Domaine Louis-Claude Desvignes Saint Vincent comes off 45- to 60-year-old vines, receives no oak treatment and contains 50 per cent destemmed fruit, which has undergone semi-carbonic maceration. The wine is bright ruby in colour, with red berry and lavender notes adding to the array of exotic spices on the nose. The palate is fleshy yet grippy from the fine tannins, finishing with a clean minerally edge. Only 2000 cases of this wine are made yearly, and it particularly pairs well with roast lamb or Asian curry.

From New Zealand’s Hawkes Bay look out for a gamay from Te Mata vineyards. Hawkes Bay is New Zealand’s second-oldest wine region and was established around 1851. The area is approximately 50km by 30km in size, so just slightly larger than Beaujolais. Soils range from limestone and sand to clay loams and free-draining gravels.

 

The history-rich and iconic Te Mata vineyards were established in the 1890s and are clearly some of New Zealand’s oldest. The gamay from here receives a combination of both carbonic maceration (45 per cent of the grapes) and a traditional warm red winemaking fermentation (undergone by the remaining 55 per cent).

 

Te Mata gamay matures in old seasoned French oak for about 11 weeks. The wine is a deep crimson red colour and shows notes of candied apple, strawberry, and star anise. On the palate, the wine is light but rich in red berries, silky with fine chalky tannins. It goes particularly well with spicy Asian food.

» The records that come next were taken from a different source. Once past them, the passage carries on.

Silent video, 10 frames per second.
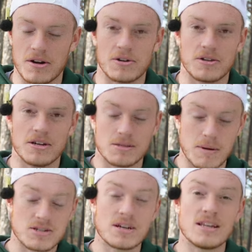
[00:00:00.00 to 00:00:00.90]
earlier,
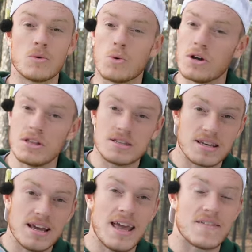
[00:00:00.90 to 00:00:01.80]
especially in the
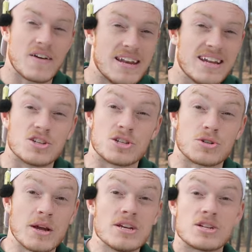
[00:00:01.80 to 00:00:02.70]
woods. If I need a
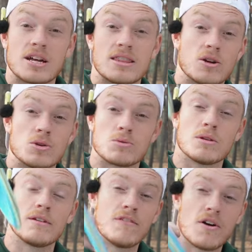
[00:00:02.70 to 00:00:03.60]
straight shot that goes
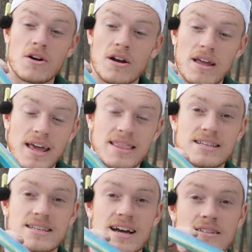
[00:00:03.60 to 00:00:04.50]
really far, hit
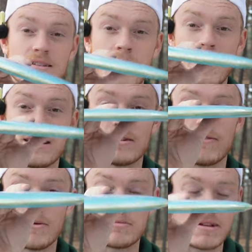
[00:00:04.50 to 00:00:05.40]
this guy on some hyzer,
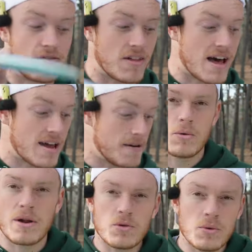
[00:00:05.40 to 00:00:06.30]
flips to flat. For
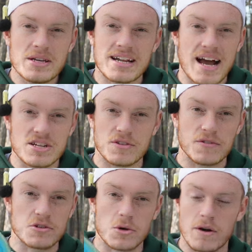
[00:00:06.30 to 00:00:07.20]
whatever reason, I just
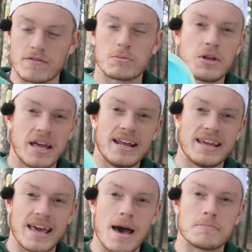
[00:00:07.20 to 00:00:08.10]
feel so comfortable
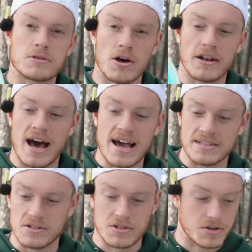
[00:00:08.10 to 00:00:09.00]
hitting gaps on
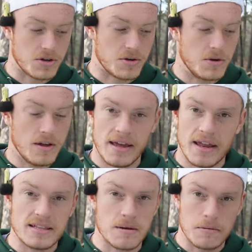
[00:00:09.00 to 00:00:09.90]
hyzer. So
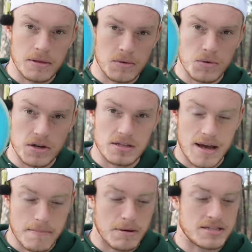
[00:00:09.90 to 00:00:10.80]
anytime I'm in the woods,
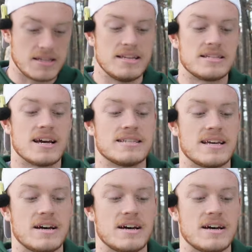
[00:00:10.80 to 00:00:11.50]
I'm busting these guys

From Australia, I really like the Rising Gamay, a wine from Victoria’s Yarra Valley and made by Tom Belford of Bobar wines. Tom is a graduate of Charles Sturt University and is particularly inspired by the wines of Beaujolais. Based in Yarra Valley since 2004, he makes wines that are expressive of the vineyard, using natural and minimalist winemaking techniques.

 

Yarra Valley is Victoria’s first wine-growing area and was established in the early 1850s. With very close proximity to Melbourne, the region boasts more than 90 cellar doors. Yarra Valley is a cool-climate region, with vine-growing elevation points of up to 450m, and the soils vary from red volcanic, dark grey, clay to sandy free-draining.

 

Tom’s gamay undergoes a ferment using about 20 per cent whole bunch — he foot stomps and leaves the fruit to macerate for about 10 days. The juice is then transferred to old puncheon barrels (around 500 litres), with no added sulphur, and is matured for five months. The wine receives a light filtering and sulphur treatment at the time of bottling. Ruby red in colour, there are notes of cherry, herbs, and poached pear on the nose and palate. Medium-bodied with fine tannins, the wine is a must with smoked meats, pate, grilled chicken, turkey, or middle-eastern fare.

Yum, I’m thinking Christmas lunch already!

Enjoy and happy but safe drinking. 

 

About the author

 

Peter Panousis works for Mezzanine Wine. He has a degree in hospitality, is WSET-trained and has undertaken extensive wine education. Raised on the Gold Coast, Peter is an experienced operator of restaurants and cafes, which has included owning two award-winning restaurants. Peter is also a member of the Australian Society of Viticulture and Oenology (ASVO) and an Associate Fellow with the Australian Institute of Management (AIM).